▶ _The data_:
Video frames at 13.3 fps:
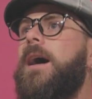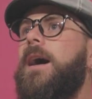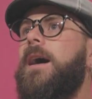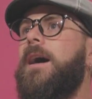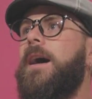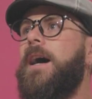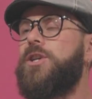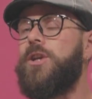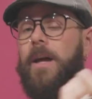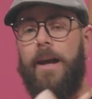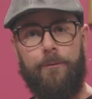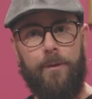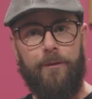Uh, I shot
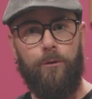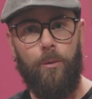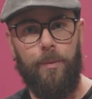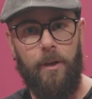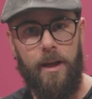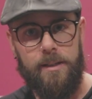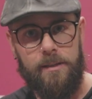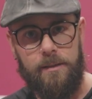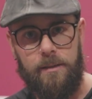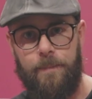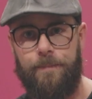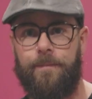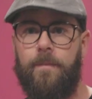FP4
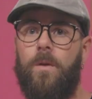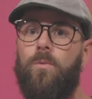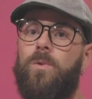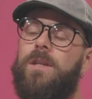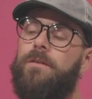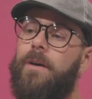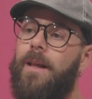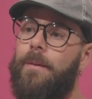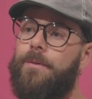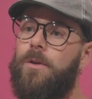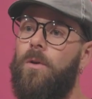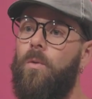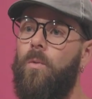Plus. We
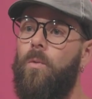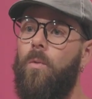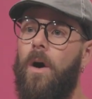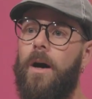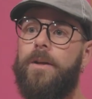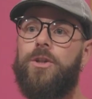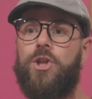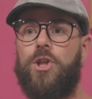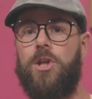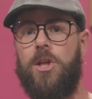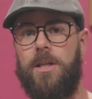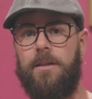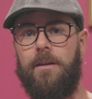developed one
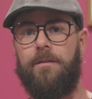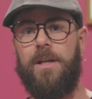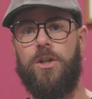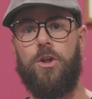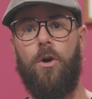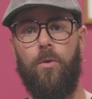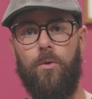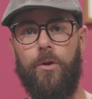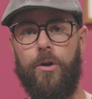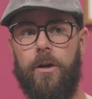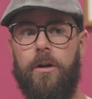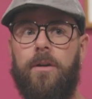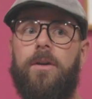sheet of each
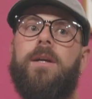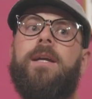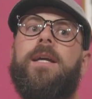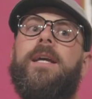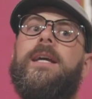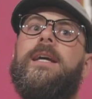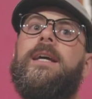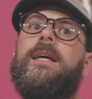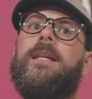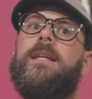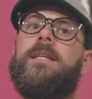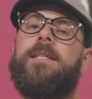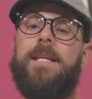holder
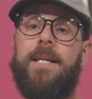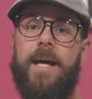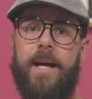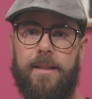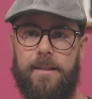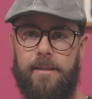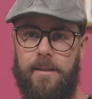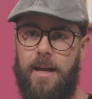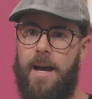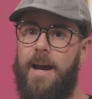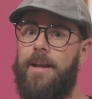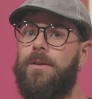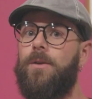in DDX
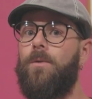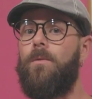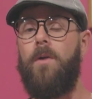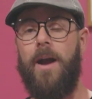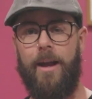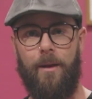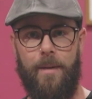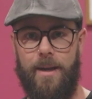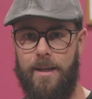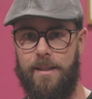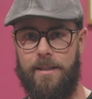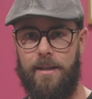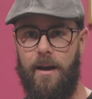at the
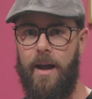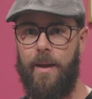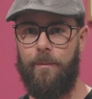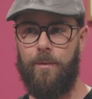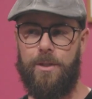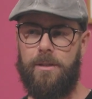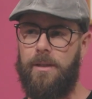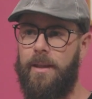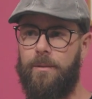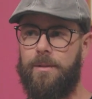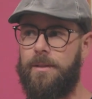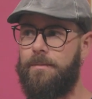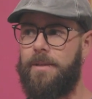recommended time, which is I think
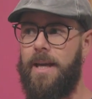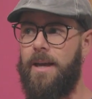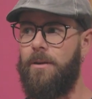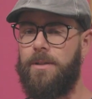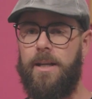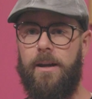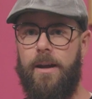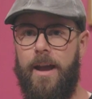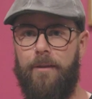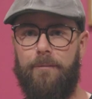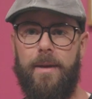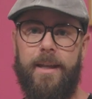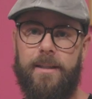was 10 or 10 and a
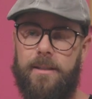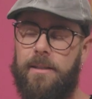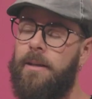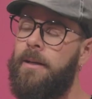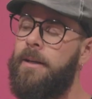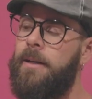half minutes.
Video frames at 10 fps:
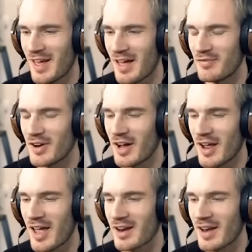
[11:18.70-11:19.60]
I
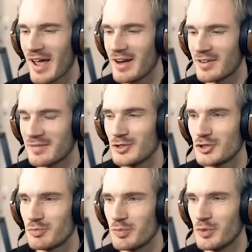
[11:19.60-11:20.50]
forgot I had a lighter.
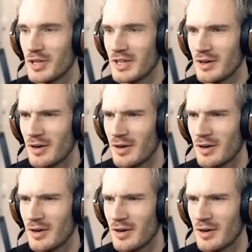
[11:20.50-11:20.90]
Spooky.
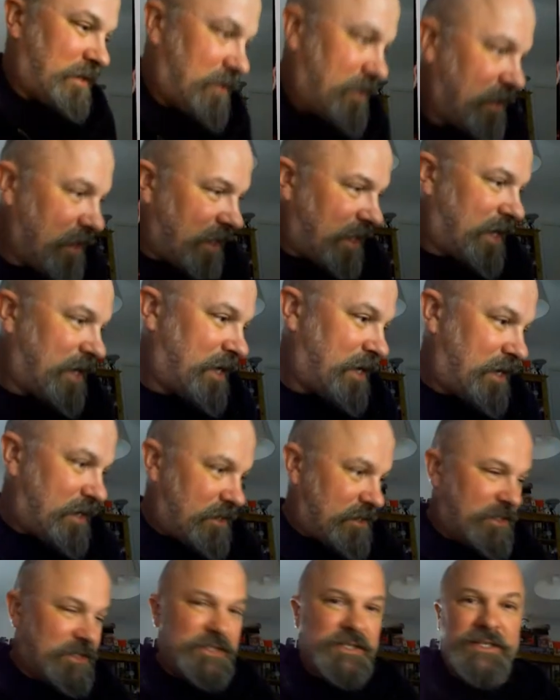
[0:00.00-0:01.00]

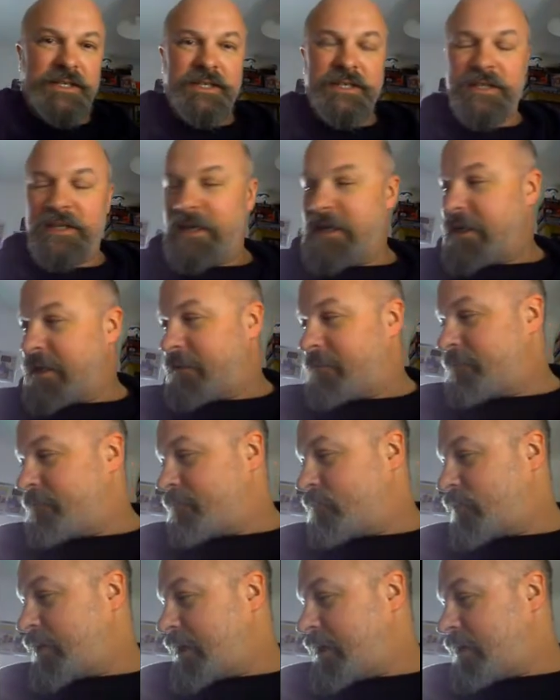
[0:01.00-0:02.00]
and um,
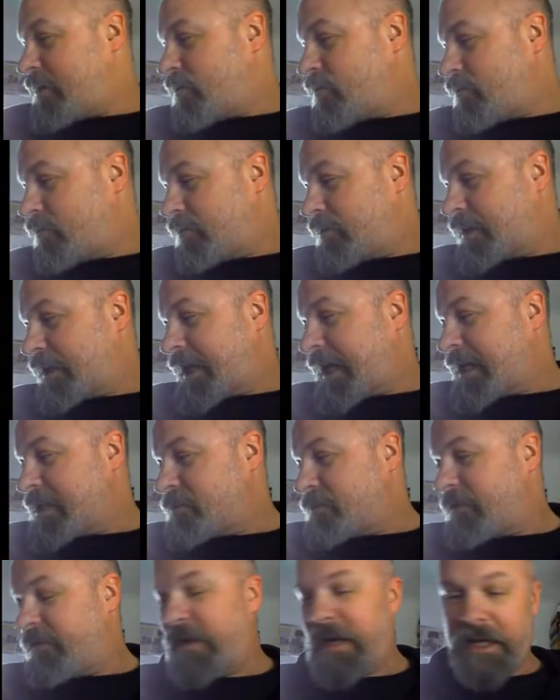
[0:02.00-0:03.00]
we all the cats
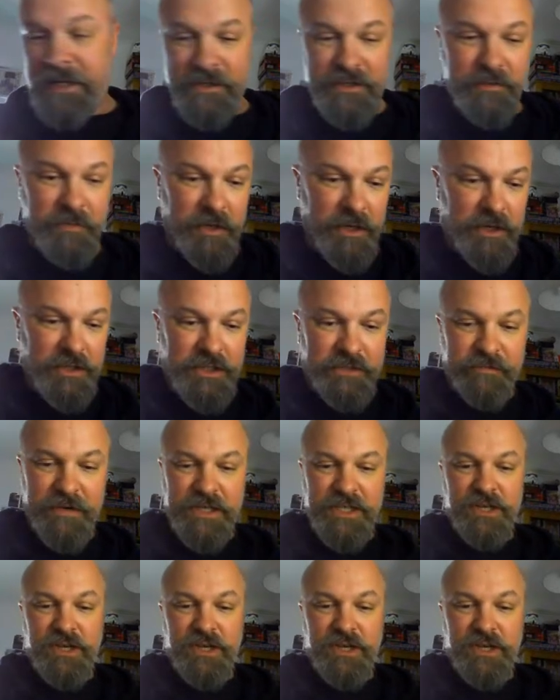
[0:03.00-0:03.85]
we've had in the past are rescue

▶ _What the exercise asks_:
Drop the images and return the data verbatim.

▶ _Solution_:
Video frames at 13.3 fps:
Uh, I shot
FP4
Plus. We
developed one
sheet of each
holder
in DDX
at the
recommended time, which is I think
was 10 or 10 and a
half minutes.
Video frames at 10 fps:
[11:18.70-11:19.60]
I
[11:19.60-11:20.50]
forgot I had a lighter.
[11:20.50-11:20.90]
Spooky.
[0:00.00-0:01.00]

[0:01.00-0:02.00]
and um,
[0:02.00-0:03.00]
we all the cats
[0:03.00-0:03.85]
we've had in the past are rescue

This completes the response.